Prosecutor-General Yusuf Rahmon told reporters in Dushanbe on January 28 that the suspects included 20 teachers and employees of various universities, two foreigners, and one official from the northern city of Isfara.

 

“The group’s goal is to forcibly overthrow the government and establish an Islamic state, and it has been banned as a terrorist and extremist organization in many countries,” Rahmon said.

 

The Muslim Brotherhood is a Sunni Islamist organization founded in Egypt in 1928 by the Islamic scholar Hassan al-Banna.

 

The group’s teachings have spread internationally and have influenced various Islamic groups, movements, and parties around the world — some of which do not use the same name.

 

The group claims to be peaceful but has been banned in many countries as an extremist organization.

 

Tajik authorities banned the Muslim Brotherhood as an extremist group in 2006 and it faces a similar ban in Central Asian neighbors Kazakhstan, Turkmenistan, and Uzbekistan.

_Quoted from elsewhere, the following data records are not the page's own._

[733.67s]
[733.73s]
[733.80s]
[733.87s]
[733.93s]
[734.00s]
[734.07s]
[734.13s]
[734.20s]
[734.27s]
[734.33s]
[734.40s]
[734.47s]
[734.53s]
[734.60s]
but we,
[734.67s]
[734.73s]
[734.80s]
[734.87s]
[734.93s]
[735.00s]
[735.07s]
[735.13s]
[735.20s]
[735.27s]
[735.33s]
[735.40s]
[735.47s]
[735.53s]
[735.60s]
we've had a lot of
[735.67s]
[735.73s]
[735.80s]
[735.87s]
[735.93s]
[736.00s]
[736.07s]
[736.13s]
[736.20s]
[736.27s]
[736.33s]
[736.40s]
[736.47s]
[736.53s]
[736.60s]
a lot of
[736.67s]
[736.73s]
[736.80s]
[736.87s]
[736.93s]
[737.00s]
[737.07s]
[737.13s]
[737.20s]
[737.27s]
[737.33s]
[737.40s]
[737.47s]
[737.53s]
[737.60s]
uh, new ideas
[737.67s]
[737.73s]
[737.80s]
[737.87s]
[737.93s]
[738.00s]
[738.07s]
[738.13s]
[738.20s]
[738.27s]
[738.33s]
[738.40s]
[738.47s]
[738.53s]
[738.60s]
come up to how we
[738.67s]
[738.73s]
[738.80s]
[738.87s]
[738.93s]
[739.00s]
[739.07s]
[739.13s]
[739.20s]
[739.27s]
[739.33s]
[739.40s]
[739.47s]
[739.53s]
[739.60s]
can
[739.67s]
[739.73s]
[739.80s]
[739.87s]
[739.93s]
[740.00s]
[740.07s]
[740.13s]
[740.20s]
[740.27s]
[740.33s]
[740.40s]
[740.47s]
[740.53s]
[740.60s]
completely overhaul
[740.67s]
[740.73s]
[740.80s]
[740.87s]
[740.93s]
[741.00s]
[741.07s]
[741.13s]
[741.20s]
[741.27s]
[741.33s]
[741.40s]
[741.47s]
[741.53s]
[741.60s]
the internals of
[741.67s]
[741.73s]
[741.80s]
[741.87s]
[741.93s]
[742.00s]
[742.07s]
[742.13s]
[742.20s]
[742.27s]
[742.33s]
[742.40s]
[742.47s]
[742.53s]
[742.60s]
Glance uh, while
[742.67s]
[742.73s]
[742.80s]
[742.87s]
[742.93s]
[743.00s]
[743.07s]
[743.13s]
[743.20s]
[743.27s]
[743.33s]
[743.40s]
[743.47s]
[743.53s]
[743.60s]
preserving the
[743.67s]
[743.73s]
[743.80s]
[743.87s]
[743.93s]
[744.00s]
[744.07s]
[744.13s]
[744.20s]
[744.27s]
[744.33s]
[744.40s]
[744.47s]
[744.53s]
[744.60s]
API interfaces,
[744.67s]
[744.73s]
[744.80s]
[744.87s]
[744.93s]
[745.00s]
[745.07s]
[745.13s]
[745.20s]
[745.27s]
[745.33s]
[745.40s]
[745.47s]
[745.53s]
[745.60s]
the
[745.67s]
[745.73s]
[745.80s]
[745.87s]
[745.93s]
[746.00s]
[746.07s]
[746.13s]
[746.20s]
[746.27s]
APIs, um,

It is not banned in Kyrgyzstan.

 

It is considered a terrorist organization in Tajikistan, Syria, Egypt, Libya, Saudi Arabia, Bahrain, the United Arab Emirates, and Russia but not in the United States or other Western countries.

 

In 2016, about 20 imams were arrested in the northern province of Sughd for allegedly being members of the movement. They were accused of receiving funds from abroad and of spreading Muslim Brotherhood ideology in Tajikistan, ultimately seeking to overthrow the secular government in Dushanbe.